Golda Marcus

Personal information
- Full name: Golda Lee Marcus
- Nationality: El Salvador
- Born: March 15, 1983 (age 43) Nahuizalco, El Salvador

Sport
- Sport: Swimming
- Strokes: Distance Freestyle
- College team: Florida State Seminoles (2001-2004)

Medal record
Central American and Caribbean Games
| Bronze medal – third place | 2002 San Salvador | 200m Freestyle |
| Bronze medal – third place | 2002 San Salvador | 400m Freestyle |
| Bronze medal – third place | 2002 San Salvador | 800m Freestyle |
| Bronze medal – third place | 2006 Cartagena | 1500m Freestyle |
| Bronze medal – third place | 2006 Cartagena | 4x200m Free Relay |
Central American Games
| Gold medal – first place | 2002 San Salvador | (in 7 events) |
| Silver medal – second place | 2002 San Salvador | (in 2 events) |
CCCANs
| Gold medal – first place | 2001 Santo Domingo | (in 2 events) |
| Bronze medal – third place | 2001 Santo Domingo | (in 3 events) |
| Gold medal – first place | 2007 San Salvador | 200m Freestyle |
| Gold medal – first place | 2007 San Salvador | 400m Freestyle |
| Gold medal – first place | 2007 San Salvador | 800m Freestyle |
| Silver medal – second place | 2007 San Salvador | 200m Butterfly |

= Golda Marcus =

Salvadoran swimmer (born 1983)

Golda Lee Marcus (born March 15, 1983, in Nahuizalco, El Salvador) is a two-time Olympic swimmer from El Salvador. She swam at the 2004 and 2008 Olympics. As of June 2009, she holds the Salvadoran records in the 400, 800, and 1500 meter freestyles.

In 2001, she won 7 gold and 2 silver medals at the 2001 Central American Games, and 2 golds and 3 bronzes at the CCCAN Championships.
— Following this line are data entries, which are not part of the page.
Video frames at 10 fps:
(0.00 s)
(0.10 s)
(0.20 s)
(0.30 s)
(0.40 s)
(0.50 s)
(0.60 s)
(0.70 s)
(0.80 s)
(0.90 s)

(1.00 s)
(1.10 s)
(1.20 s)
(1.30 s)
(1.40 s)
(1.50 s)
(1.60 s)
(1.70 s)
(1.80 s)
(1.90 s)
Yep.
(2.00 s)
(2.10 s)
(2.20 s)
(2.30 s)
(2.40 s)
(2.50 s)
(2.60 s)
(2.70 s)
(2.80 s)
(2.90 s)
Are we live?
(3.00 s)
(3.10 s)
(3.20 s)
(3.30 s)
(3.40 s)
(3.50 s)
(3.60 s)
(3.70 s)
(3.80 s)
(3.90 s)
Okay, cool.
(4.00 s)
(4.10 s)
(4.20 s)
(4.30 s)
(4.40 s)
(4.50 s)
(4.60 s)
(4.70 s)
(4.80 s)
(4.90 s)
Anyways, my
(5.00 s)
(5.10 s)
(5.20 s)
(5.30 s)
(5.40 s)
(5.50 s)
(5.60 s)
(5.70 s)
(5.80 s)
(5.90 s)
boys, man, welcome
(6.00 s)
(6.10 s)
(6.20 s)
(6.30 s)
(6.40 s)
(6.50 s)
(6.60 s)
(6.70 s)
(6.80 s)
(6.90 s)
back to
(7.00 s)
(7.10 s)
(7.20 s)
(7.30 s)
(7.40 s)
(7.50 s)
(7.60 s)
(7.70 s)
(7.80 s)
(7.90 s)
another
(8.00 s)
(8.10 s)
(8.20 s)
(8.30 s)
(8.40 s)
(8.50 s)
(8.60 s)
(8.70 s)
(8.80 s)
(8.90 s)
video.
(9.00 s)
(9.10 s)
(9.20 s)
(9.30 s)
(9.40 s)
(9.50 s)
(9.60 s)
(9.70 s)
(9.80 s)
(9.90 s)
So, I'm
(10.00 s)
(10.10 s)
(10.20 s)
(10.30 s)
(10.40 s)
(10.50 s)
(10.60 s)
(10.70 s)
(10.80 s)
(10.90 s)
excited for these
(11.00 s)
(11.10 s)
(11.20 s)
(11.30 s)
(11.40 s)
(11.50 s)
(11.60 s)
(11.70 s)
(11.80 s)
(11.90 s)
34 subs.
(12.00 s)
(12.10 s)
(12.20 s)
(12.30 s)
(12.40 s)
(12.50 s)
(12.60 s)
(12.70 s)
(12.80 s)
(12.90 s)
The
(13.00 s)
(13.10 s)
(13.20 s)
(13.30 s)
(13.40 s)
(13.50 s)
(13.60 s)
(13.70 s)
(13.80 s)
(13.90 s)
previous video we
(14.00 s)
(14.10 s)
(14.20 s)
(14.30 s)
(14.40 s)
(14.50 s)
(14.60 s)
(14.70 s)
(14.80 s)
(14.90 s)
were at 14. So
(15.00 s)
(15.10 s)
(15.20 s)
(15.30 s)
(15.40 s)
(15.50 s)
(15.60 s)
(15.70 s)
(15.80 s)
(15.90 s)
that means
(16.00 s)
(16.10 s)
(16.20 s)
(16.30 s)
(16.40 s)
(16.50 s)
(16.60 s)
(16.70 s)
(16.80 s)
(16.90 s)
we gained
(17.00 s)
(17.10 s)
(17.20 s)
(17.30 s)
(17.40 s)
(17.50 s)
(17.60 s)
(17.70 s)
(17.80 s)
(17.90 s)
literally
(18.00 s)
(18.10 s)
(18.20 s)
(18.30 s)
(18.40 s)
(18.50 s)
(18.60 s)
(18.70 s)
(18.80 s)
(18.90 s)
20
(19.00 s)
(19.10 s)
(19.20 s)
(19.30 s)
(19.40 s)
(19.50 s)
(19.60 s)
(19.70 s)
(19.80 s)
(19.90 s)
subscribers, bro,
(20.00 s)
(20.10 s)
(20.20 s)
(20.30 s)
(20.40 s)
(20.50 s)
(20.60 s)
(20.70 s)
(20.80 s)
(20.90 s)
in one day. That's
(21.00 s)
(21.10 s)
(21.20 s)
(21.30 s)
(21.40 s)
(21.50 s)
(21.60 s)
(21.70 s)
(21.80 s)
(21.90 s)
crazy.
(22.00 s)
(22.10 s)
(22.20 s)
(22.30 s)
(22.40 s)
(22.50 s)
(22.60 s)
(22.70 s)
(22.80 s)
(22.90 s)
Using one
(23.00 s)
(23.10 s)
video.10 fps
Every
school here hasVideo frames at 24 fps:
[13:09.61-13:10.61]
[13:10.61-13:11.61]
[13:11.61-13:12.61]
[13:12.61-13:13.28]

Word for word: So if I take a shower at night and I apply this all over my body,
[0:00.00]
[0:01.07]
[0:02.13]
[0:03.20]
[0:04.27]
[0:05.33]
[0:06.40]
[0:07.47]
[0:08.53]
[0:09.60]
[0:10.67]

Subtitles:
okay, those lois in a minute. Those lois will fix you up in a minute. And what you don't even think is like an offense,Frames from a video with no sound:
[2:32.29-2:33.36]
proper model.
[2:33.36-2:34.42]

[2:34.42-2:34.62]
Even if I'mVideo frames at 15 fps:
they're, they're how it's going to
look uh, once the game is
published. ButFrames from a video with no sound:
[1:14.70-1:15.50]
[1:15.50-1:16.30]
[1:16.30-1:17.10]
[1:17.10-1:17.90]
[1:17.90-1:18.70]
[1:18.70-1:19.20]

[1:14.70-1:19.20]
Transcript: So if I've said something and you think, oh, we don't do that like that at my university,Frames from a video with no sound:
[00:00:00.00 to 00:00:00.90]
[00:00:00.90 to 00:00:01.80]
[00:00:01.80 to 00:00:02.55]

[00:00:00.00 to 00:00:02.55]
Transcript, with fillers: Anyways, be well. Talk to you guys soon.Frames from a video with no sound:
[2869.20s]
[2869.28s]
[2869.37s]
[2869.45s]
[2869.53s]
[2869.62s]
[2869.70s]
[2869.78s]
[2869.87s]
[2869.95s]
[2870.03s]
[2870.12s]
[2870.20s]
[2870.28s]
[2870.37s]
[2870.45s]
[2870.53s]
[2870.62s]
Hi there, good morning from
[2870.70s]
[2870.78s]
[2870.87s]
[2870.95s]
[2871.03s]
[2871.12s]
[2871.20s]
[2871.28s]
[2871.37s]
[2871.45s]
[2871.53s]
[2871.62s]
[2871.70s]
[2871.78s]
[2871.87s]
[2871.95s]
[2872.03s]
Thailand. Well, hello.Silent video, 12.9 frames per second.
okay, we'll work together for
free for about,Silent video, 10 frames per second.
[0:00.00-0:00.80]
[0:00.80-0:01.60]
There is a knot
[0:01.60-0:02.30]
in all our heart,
At the 2002 Central American and Caribbean Games, she garnered bronze medals in the 200m, 400m and 800m freestyles.

At the 2006 Central American and Caribbean Games, she won bronze medals in the women's 1500m freestyle and the 4x200 freestyle relay.

At the 2007 CCCANs, she won the 200, 400, and 800 meter freestyles, and finished second in the 200 meter butterfly.

She also swam for El Salvador at the 2003 and 2007 World Championships, and at the 2007 Pan American Games.

She has previously coached De Anza Cupertino Aquatics, and as of 2020, she is currently coaching Burlingame Aquatics Club (BAC) in California. She teaches at Saratoga High School with competitive swimmers.